*** INFORMATION SUPPLIED Section Begins ***

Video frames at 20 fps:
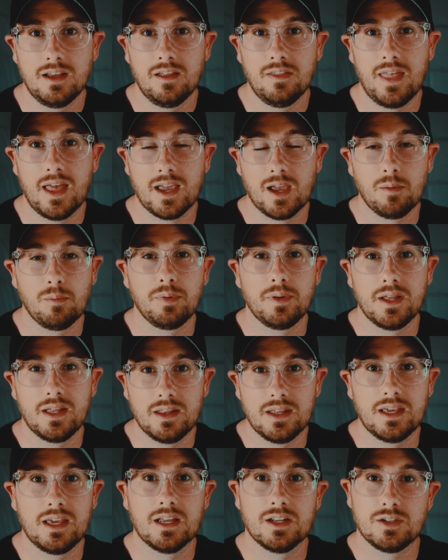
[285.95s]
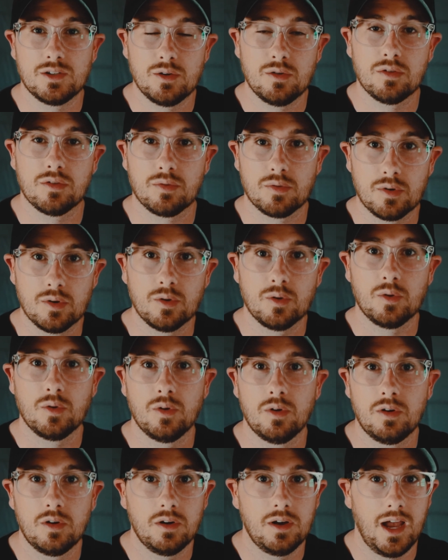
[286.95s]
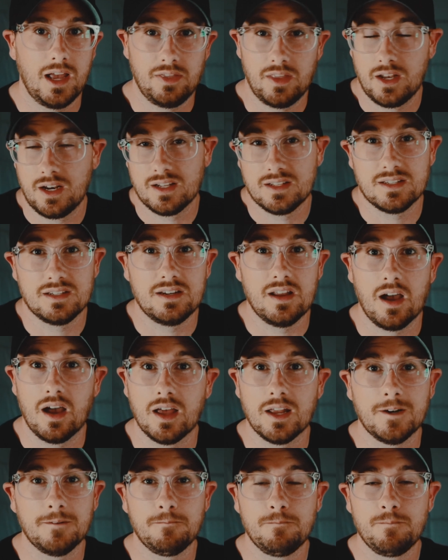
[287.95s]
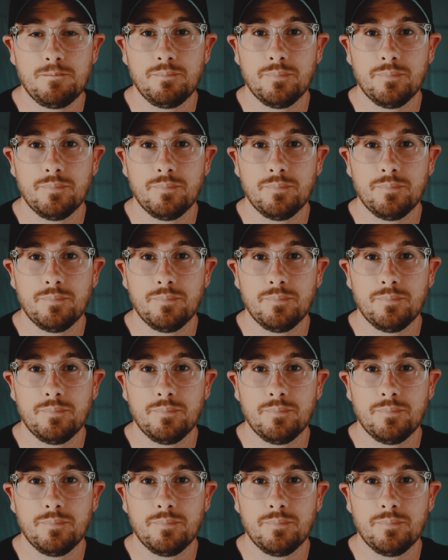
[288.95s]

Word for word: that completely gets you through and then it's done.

*** INFORMATION SUPPLIED Section Ends ***

#### EXERCISE REQUIREMENTS:
Working from the material above, transcribe it exactly while omitting pictures.

#### ANSWER FOR THIS EXERCISE:
Video frames at 20 fps:
[285.95s]
[286.95s]
[287.95s]
[288.95s]

Word for word: that completely gets you through and then it's done.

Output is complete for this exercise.